Statement : B. Mickey Mouse Constructive
Given an array $a$, let $f(a)$ be the number of ways to partition $a$ into one or more subarrays$^{\text{∗}}$ such that:
- Each element appears in exactly one subarray.
- All subarrays have the same sum.
For example, if $a=[1,1]$, then $f(a)=2$, because there are two such ways to partition $[1,1]$:
- $[1,1]$, where the only subarray has sum $2$.
- $[1]+[1]$, where both subarrays have sum $1$.
You are given two integers $x$ and $y$. Find the minimum value of $f(a)$ over all arrays $a$ of length $x+y$, consisting of $x$ copies of the number $1$, and $y$ copies of the number $-1$ in some order. Since this answer may be large, output the answer modulo $676,767,677$. Additionally, you should construct one array that achieves this minimal value.
$^{\text{∗}}$An array $b$ is a subarray of an array $c$ if $b$ can be obtained from $c$ by the deletion of several (possibly, zero or all) elements from the beginning and several (possibly, zero or all) elements from the end.
Each test contains multiple test cases.
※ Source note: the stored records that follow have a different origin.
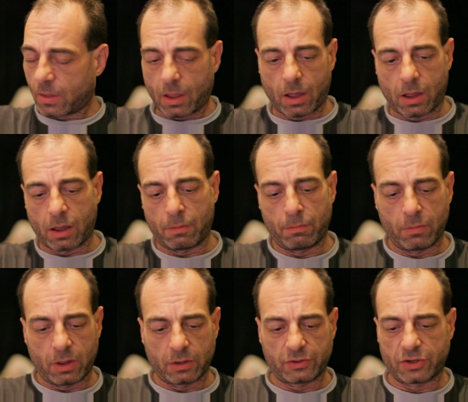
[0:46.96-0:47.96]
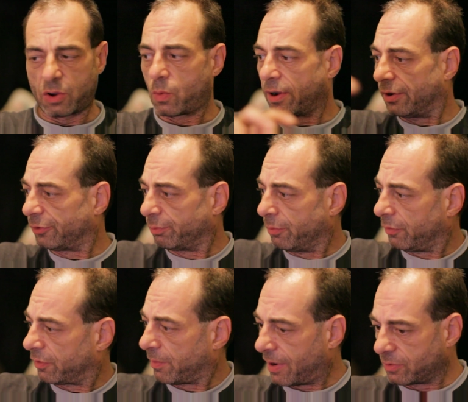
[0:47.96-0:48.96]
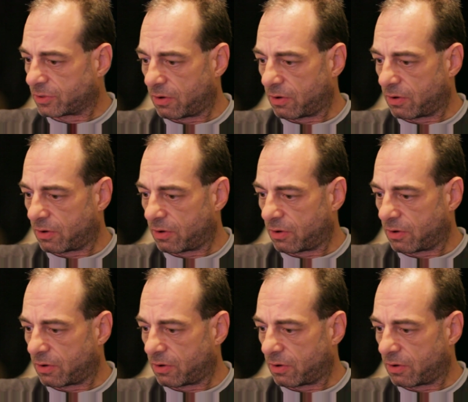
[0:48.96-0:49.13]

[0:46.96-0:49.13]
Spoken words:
and so when I just moved the mouse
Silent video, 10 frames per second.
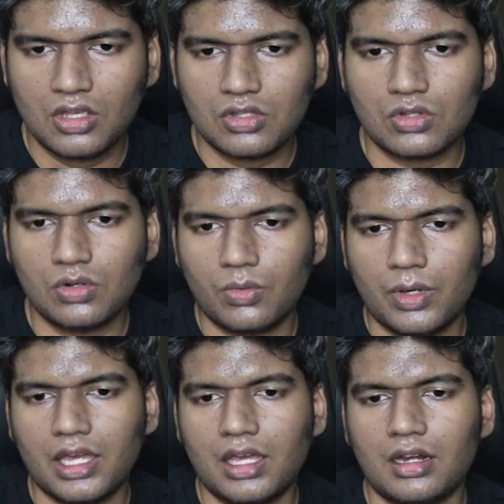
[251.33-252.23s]
So
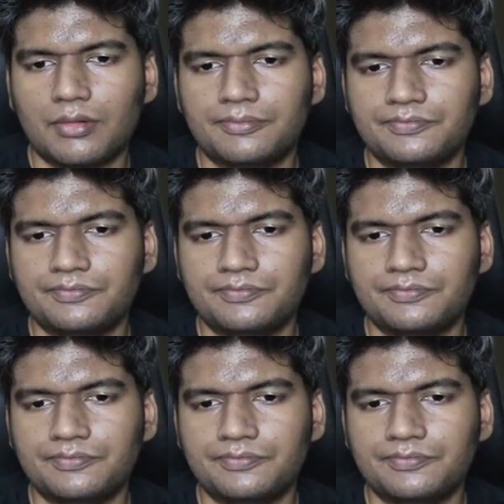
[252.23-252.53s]
where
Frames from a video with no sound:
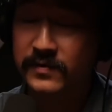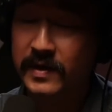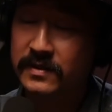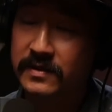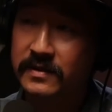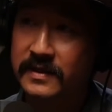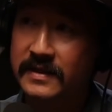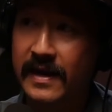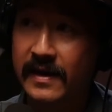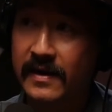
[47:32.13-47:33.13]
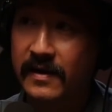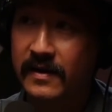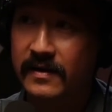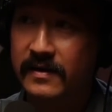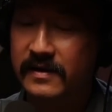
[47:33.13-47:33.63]
director today
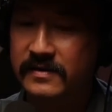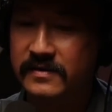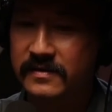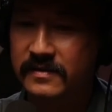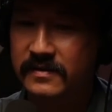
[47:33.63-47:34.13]
is.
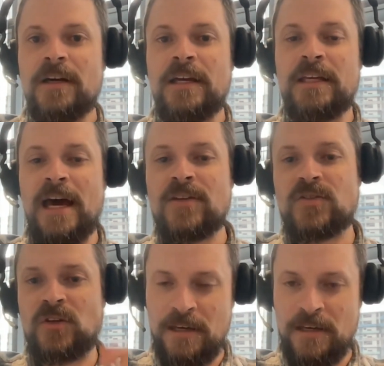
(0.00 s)
it
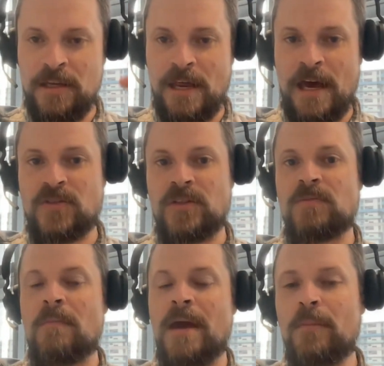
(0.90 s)
has
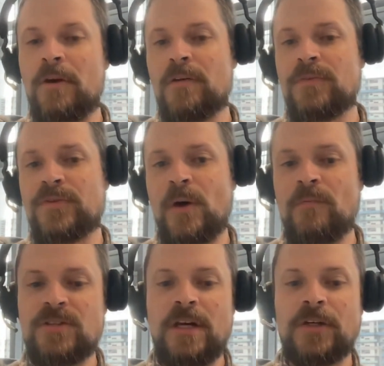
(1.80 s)
this memory of this
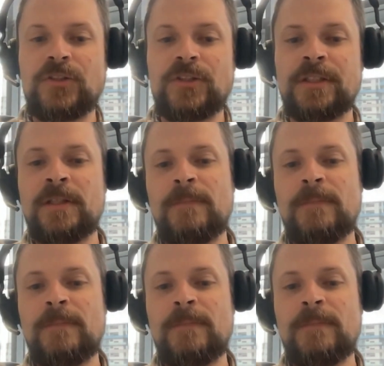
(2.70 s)
conversation,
The first line contains the number of test cases $t$ ($1 \le t \le 10^4$). The description of the test cases follows.
The first line of each test case contains two integers $x$ and $y$ ($0 \leq x,y \leq 2\cdot 10^5$). It is guaranteed that $x+y \geq 1$.
It is guaranteed that the sum of $x$ over all test cases does not exceed $2\cdot 10^5$, and the sum of $y$ over all test cases does not exceed $2\cdot 10^5$.
For each test case, output two lines: the minimum value of $f(a)$ over all valid arrays $a$ modulo $676,767,677$, and an example of an array that achieves the minimal result. Note you are minimizing $f(a)$, and taking that minimum value modulo $676,767,677$, not finding the minimal possible result of $f(a)$ mod $676,767,677$.
Input
4
2 0
1 1
6 7
1 3
Output
2
1 1
1
1 -1
1
-1 1 -1 1 -1 1 -1 1 -1 1 -1 1 -1
2
-1 -1 -1 1
Note
In the first test case, $x=2$ and $y=0$. The only possible array is $a=[1,1]$, with $f(a)=2$ as explained above.
In the second case, $x=1$ and $y=1$. One possible array that minimizes $f(a)$ is $a=[1,-1]$, where $f(a)=1$ (as the only way to partition into subarrays with all subarrays having equal sum is $[[1,-1]]$).